# How to complete this task:
Apart from the pictures, the listing is to be returned exactly.

Segment Start: Data extract

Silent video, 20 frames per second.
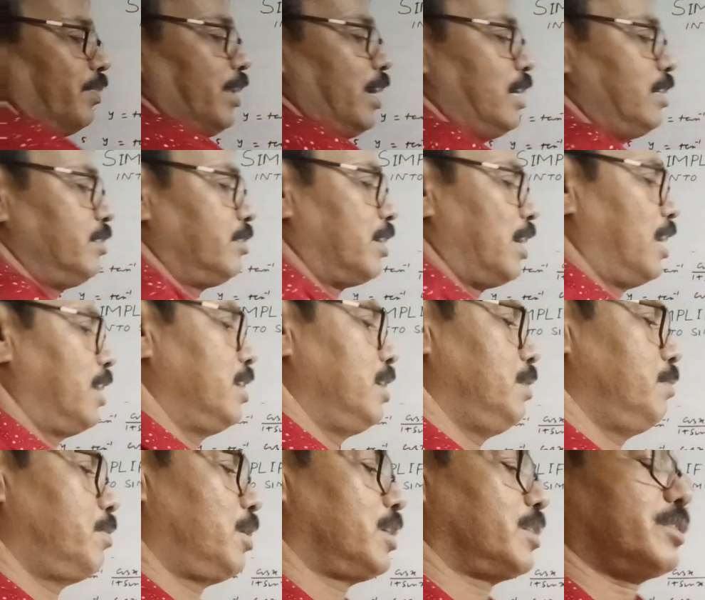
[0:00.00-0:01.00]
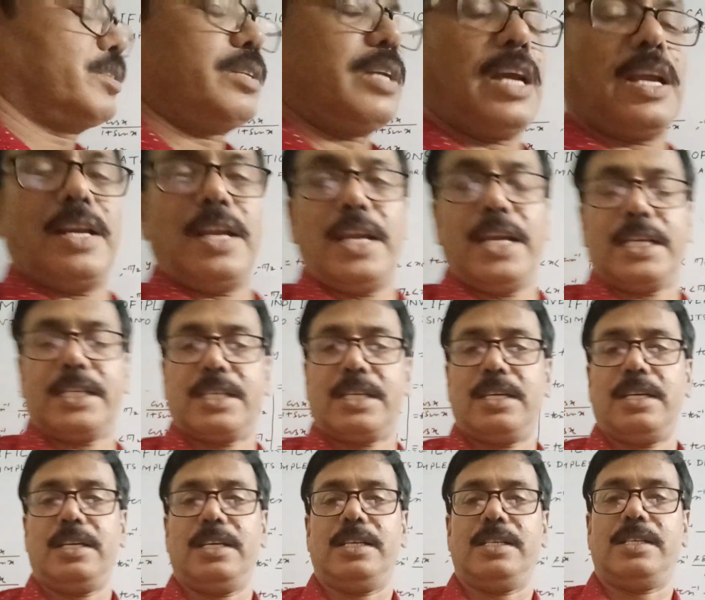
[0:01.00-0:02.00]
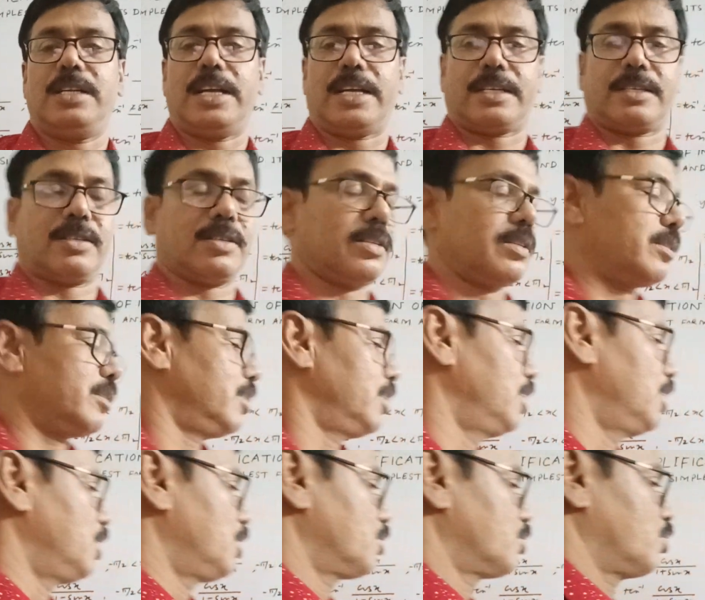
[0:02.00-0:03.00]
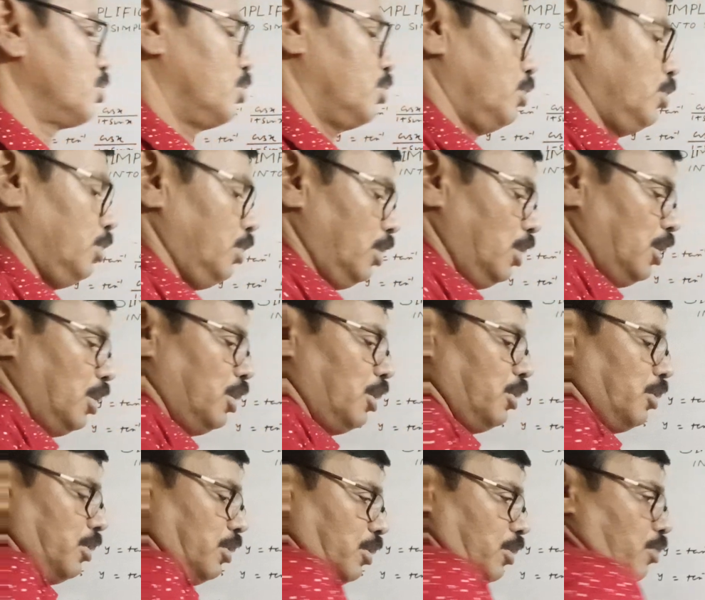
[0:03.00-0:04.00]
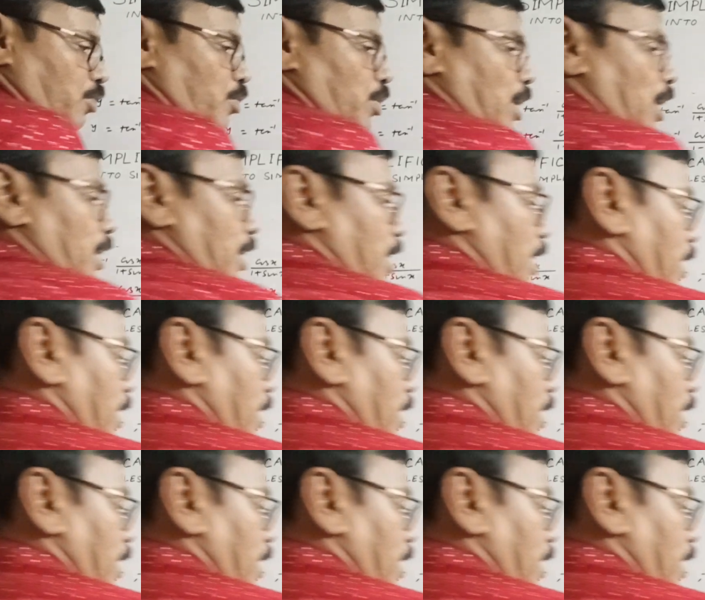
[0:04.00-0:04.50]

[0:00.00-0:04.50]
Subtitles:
then tan inverse tan x is x. So, we are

Segment End: Data extract

# Task response:
Silent video, 20 frames per second.
[0:00.00-0:01.00]
[0:01.00-0:02.00]
[0:02.00-0:03.00]
[0:03.00-0:04.00]
[0:04.00-0:04.50]

[0:00.00-0:04.50]
Subtitles:
then tan inverse tan x is x. So, we are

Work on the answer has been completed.